Die Arbeitgeberin ist ein bundesweit tätiges Versicherungsunternehmen. Sie beschloß im Jahr 1999 eine grundlegende Änderung ihrer Organisationsstruktur, die Teilbetriebsschließungen in 25 Bezirksdirektionen in der gesamten Bundesrepublik, darunter auch in der Bezirksdirektion H., zur Folge hat. Aus diesem Anlaß vereinbarten die Arbeitgeberin und der in ihrem Unternehmen gebildete Gesamtbetriebsrat im Dezember 1999 einen Interessenausgleich, wonach jedem Arbeitnehmer, dessen Arbeitsplatz durch die Betriebsänderung wegfällt, ein Arbeitsplatz in einem Betrieb der neuen Organisationsstruktur anzubieten ist. Gleichzeitig schlossen die Arbeitgeberin und der Gesamtbetriebsrat einen Sozialplan ab.
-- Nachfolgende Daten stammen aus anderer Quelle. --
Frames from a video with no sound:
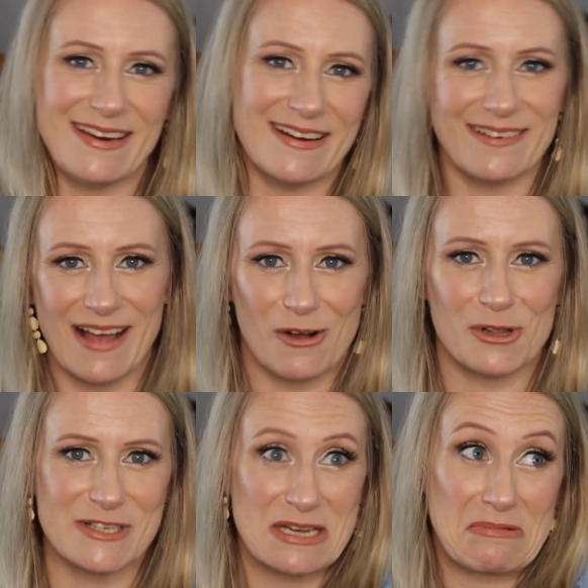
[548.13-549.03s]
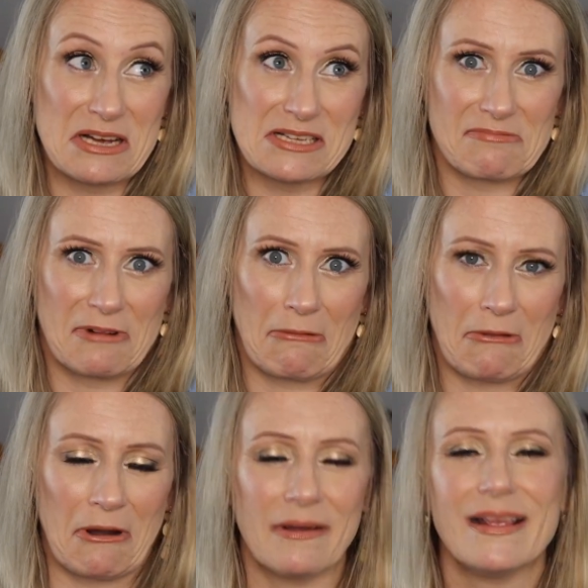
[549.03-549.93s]
you know, how close I was and what,
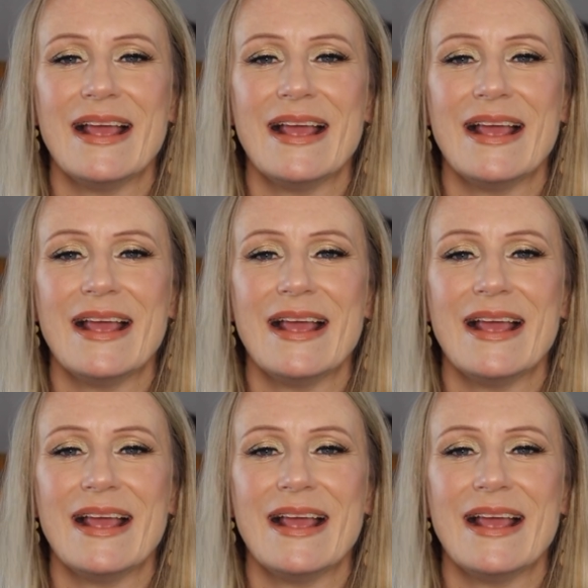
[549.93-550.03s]
you know.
Der in der Bezirksdirektion H. gewählte Betriebsrat vertrat die Auffassung, er selbst und nicht der Gesamtbetriebsrat sei zum Abschluß des Sozialplans für die in der Bezirksdirektion H. von der Betriebsänderung betroffenen Arbeitnehmer zuständig. Die vom Landesarbeitsgericht auf seinen Antrag eingesetzte Einigungsstelle erklärte sich für unzuständig. Dagegen hat sich der Betriebsrat mit dem vorliegenden Beschlußverfahren gewandt. Die Vorinstanzen haben seinen Antrag auf Feststellung der Zuständigkeit der Einigungsstelle für den Abschluß des Sozialplans zurückgewiesen. Die Rechtsbeschwerde des Betriebsrats hatte vor dem Sieben Senat des Bundesarbeitsgerichts keinen Erfolg.
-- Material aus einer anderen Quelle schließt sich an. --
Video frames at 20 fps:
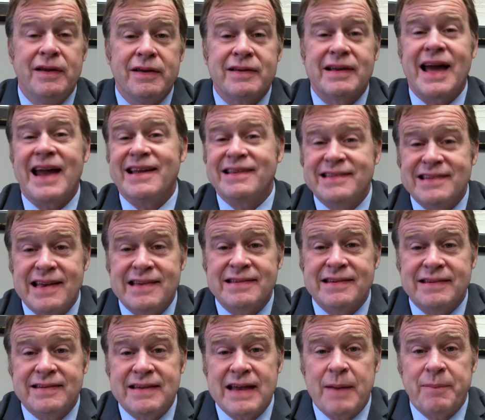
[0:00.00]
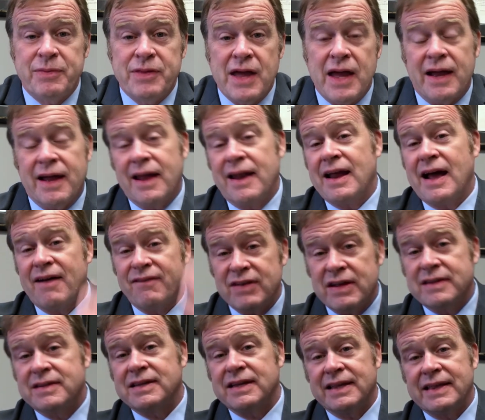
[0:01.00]
kind of says the same thing. And
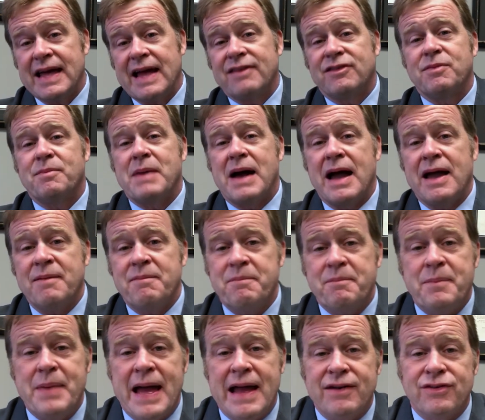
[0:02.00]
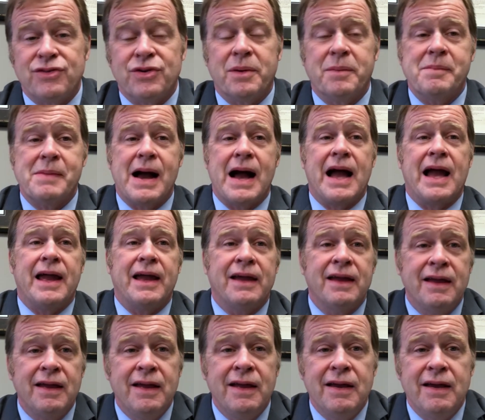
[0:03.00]
obviously that's my bent or my
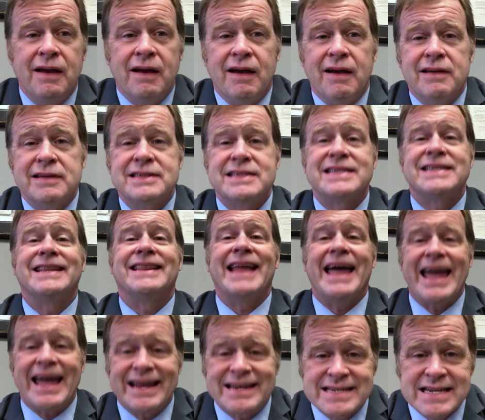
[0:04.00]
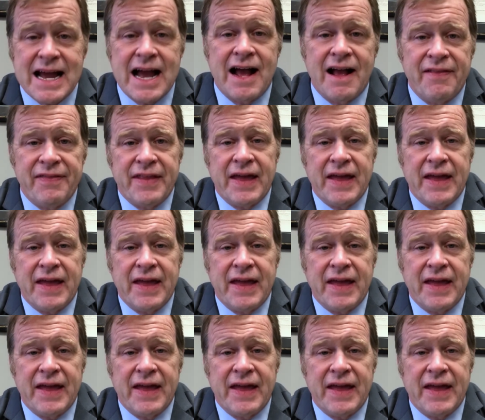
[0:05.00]
slant on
Die Einigungsstelle hat ihre Zuständigkeit zu Recht verneint. Der Abschluß des Sozialplans auch für die in der Bezirksdirektion H. von der Betriebsänderung betroffenen Arbeitnehmer fällt in den Zuständigkeitsbereich des Gesamtbetriebsrats. Die Regelungskompetenz des Gesamtbetriebsrats für den Sozialplan beruht darauf, daß die in dem Interessenausgleich vereinbarte Betriebsänderung nicht nur einen einzigen Betrieb, sondern die Mehrzahl der Betriebe der Arbeitgeberin betrifft und die Durchführung der Betriebsänderung betriebsübergreifend einheitliche Kompensationsregelungen erfordert (Fortführung der Rechtsprechung des Ersten Senats aus dem Urteil vom 11. Dezember 2001 - 1 AZR 193/01 - zur Veröffentlichung in der Amtlichen Sammlung vorgesehen).